As the population shrinks in Japan as a whole and on Japanese campuses, tenured positions are especially precious and usually controlled by the deans of various departments. But Mishima was willing and able to wrest away those four slots (with more to come) and to award them to ELSI scientists.
"This is extraordinary," said McGlynn, who is one of those ELSI researchers now tenured at Tokyo Tech. "This was the work of Mishima and it is a very, very strong indication of how much he wants ELSI to succeed and last."
Geophysical modeller John Hernlund, a vice-director of ELSI, is one of the institute scientists with a Tokyo Institute of Technology professorship. Here he is at a poster session at ELSI. (Nerissa Escanlar)
That was very much the message that Mishima says he gave to the WPI program committee in September at what will be his last formal meeting with them.

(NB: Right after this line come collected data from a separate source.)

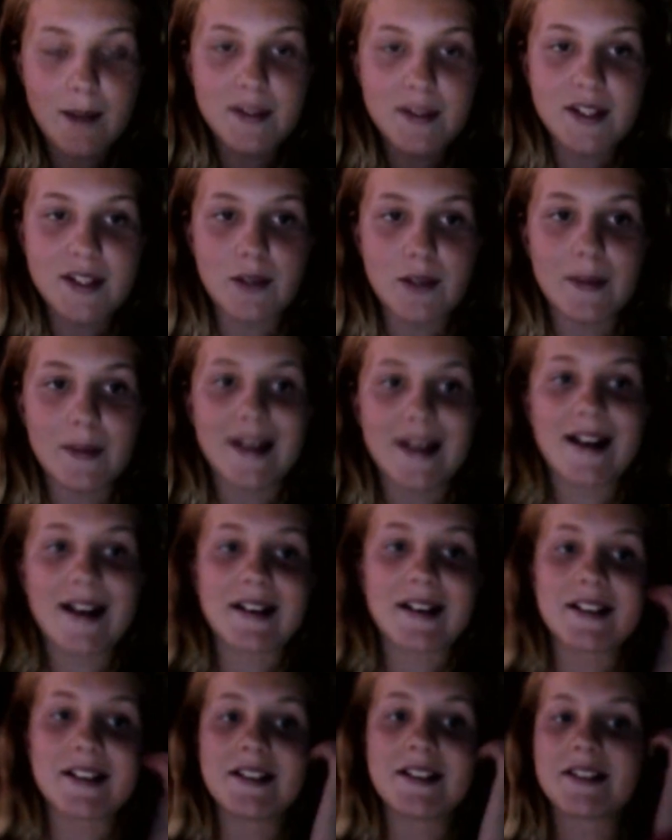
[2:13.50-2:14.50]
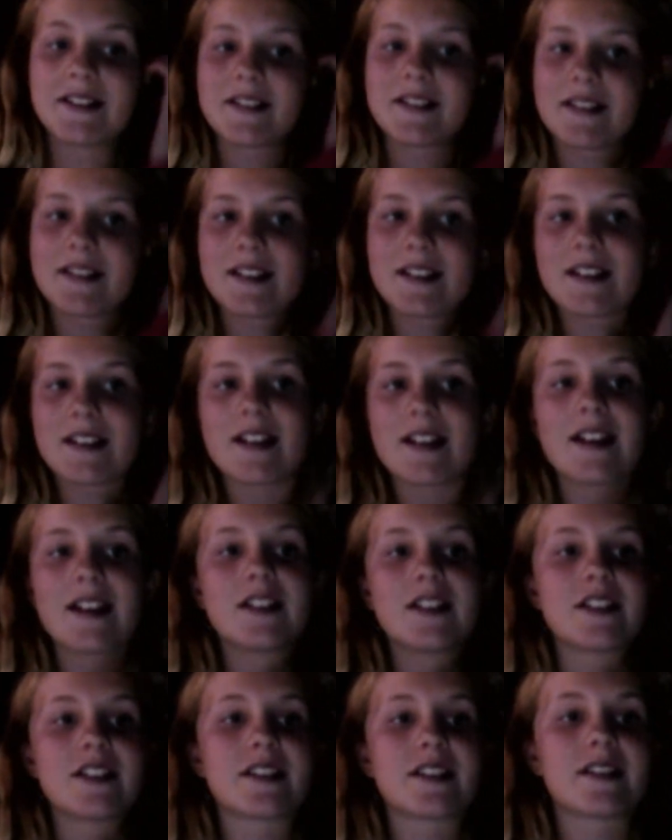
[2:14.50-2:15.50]
assuming I could
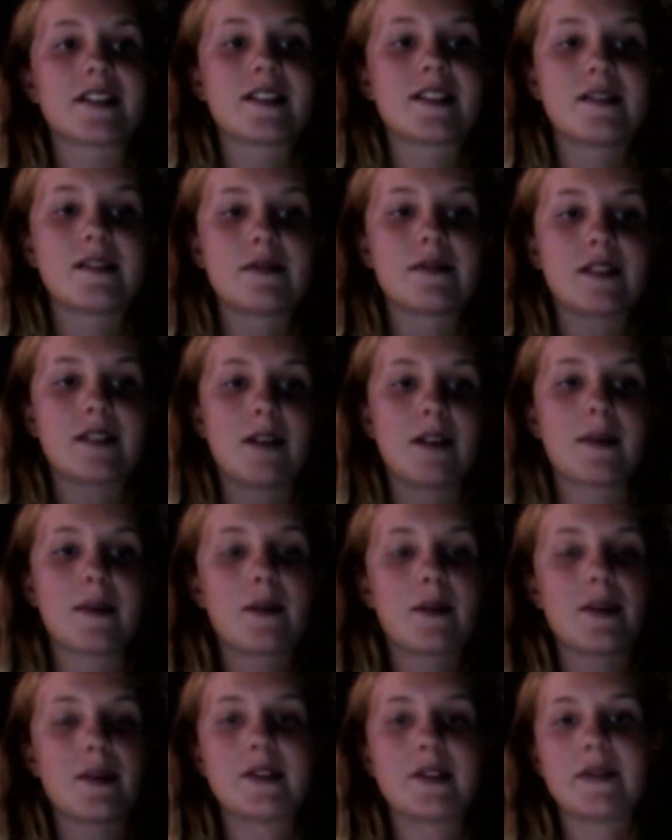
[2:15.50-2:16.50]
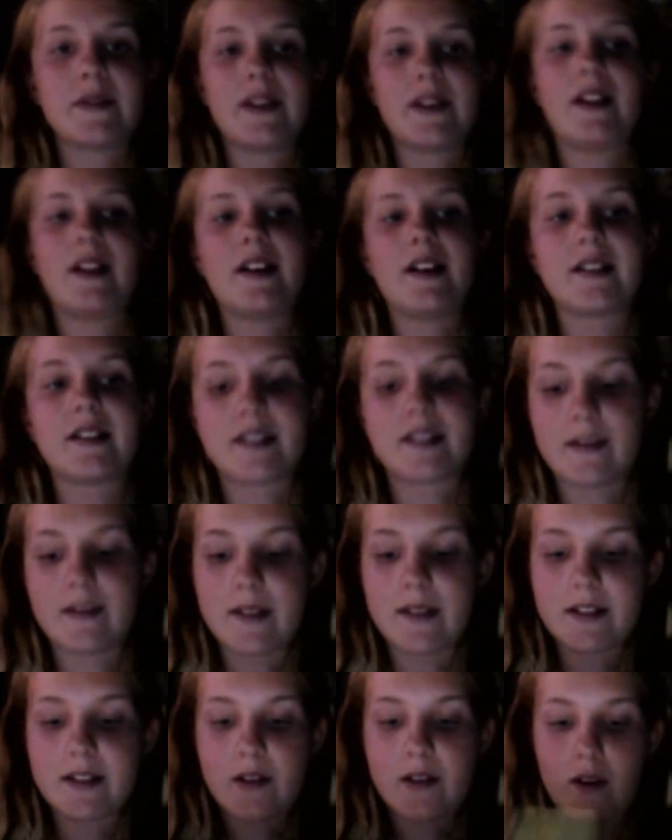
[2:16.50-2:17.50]
just tell me to redo the lines if
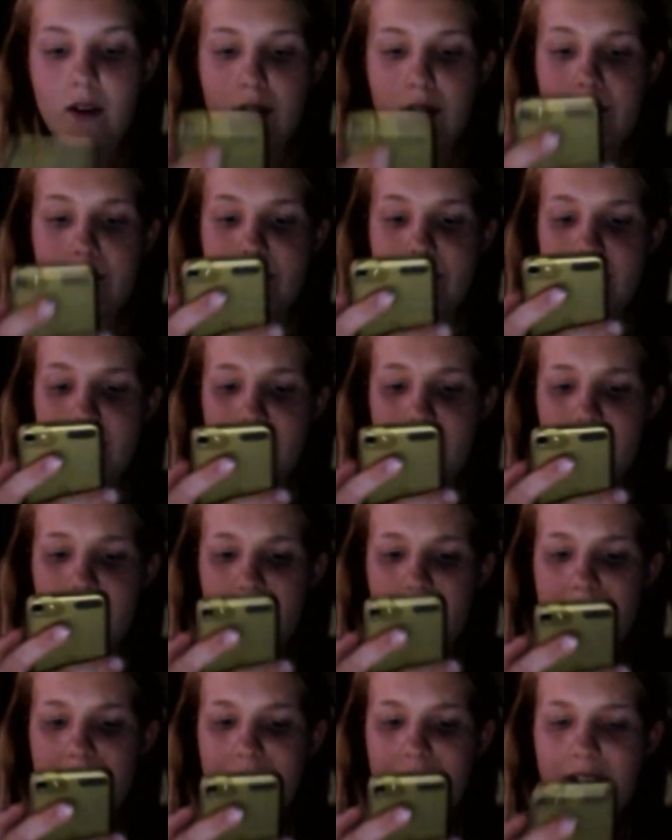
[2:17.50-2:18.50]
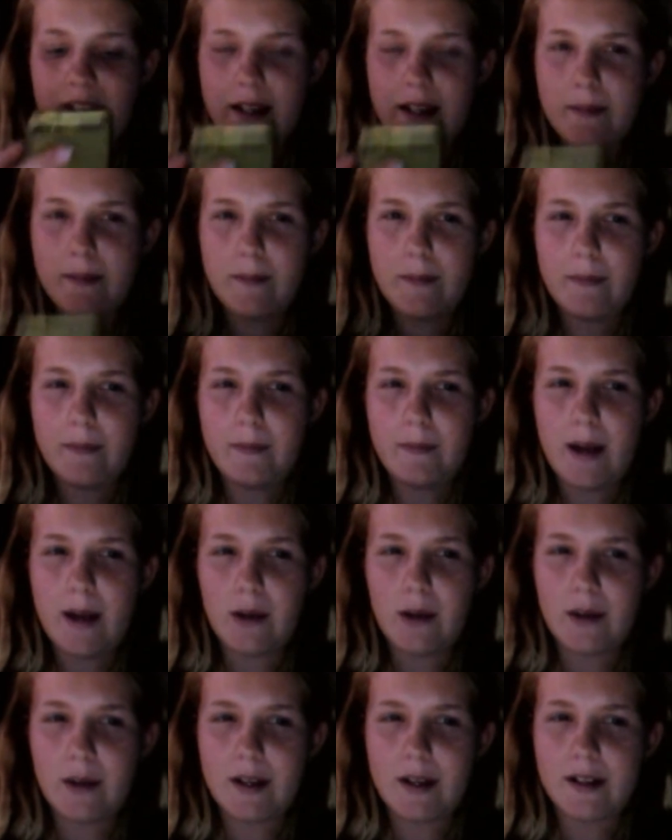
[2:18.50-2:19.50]
it's a girl. Although I think
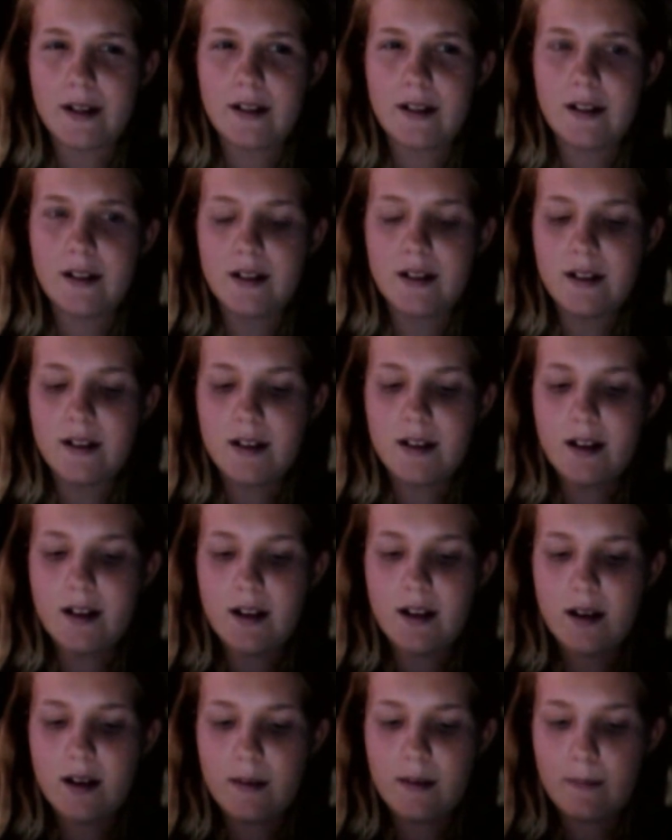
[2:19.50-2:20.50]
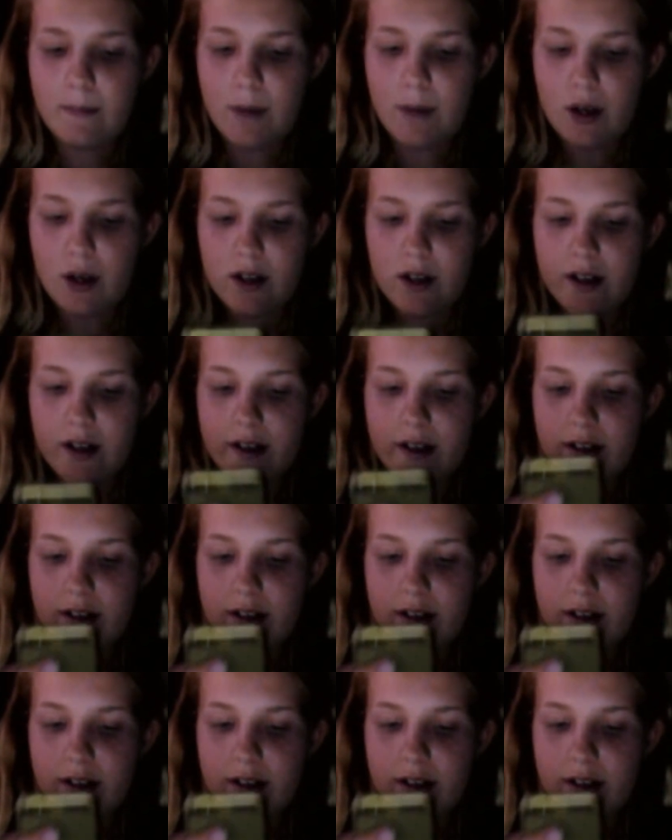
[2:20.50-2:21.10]
Merrick. Marek.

He said that ELSI should have the opportunity to grow and become an indespensable part of Tokyo Tech.
Under WPI rules, each of the nine institutes that have been established receives the 10-year guarantee of substantial support, and an opportunity to convince the WPI that their funding should be continued. So far only one WPI program --- The Kavli Institute for the Physics and Mathematics of the Universe (Kavli IPMU) at the University of Tokyo - has received an extension, and the others have to depend on future funding largely from their supporting university.
Mishima said that ELSI and Tokyo Tech will make their case to the WPI for an extension in two years, at which point there will be 2.5 years left on the initial grant. Despite the track record of other WPI institutes, he sees ELSI as a good candidate for a 5-year extension.
Clearly, one of the many factors that led to the WPI extention of University of Tokyo's Kavli IPMU is precisely that the Kavli Foundation came in as a partner. Securing outside contributions is one of the criteria used to determine whether the WPI will continue with its own funding of the institutes it selected.
The future of ELSI will also depend to some extent on the enthusiasm that his successor shows for the institute. Mishima will step down in March and his replacement is being selected this fall.
Mishima said that a basic commitment to ELSI already exists, and that he expects that any successor will want to continue it. But beyond a commitment to continuing the institute - which was a WPI initial requirement - Mishima wants ELSI to grow, to expand.
ELSI director Kei Hirose has been in on scores of meetings with Mishima and agrees that the president has been a constant and forceful ally.
"Mishima-san had a very good experience when he was a doctoral student at (the University of California,) Berkeley, and he has been trying to make Tokyo Tech similar to Berkeley," Hirose said. "He believes that globalization must occur at Tokyo Tech otherwise our presence in the world becomes less and less."
Mishima at ELSI gathering.
In keeping with his globalization initiative, Mishima has also won places on his campus for the Japanese government's Top Global Universities program, which funds exchange programs with prominent universities around the world and prepares local students for globalization.
While clearly an advocate for globalization, Mishima describes his dedication to the talent and expertise that already exists on campus and says he wants to "protect" it.
"We will keep those scientists who really like working deeply in the areas that interest them. And I'm not saying that innovation is more important than fundamental research. We have to protect the basic science people while also making room for more innovation research."
"But ELSI is succeeding and it distinguishes us in Japan and around the world," he said. "Many international scientists work here and collaborate here, and hundreds of visiting scientists come, too."
"I think it's fair to say that ELSI is a model for what I've tried to put in place across the campus."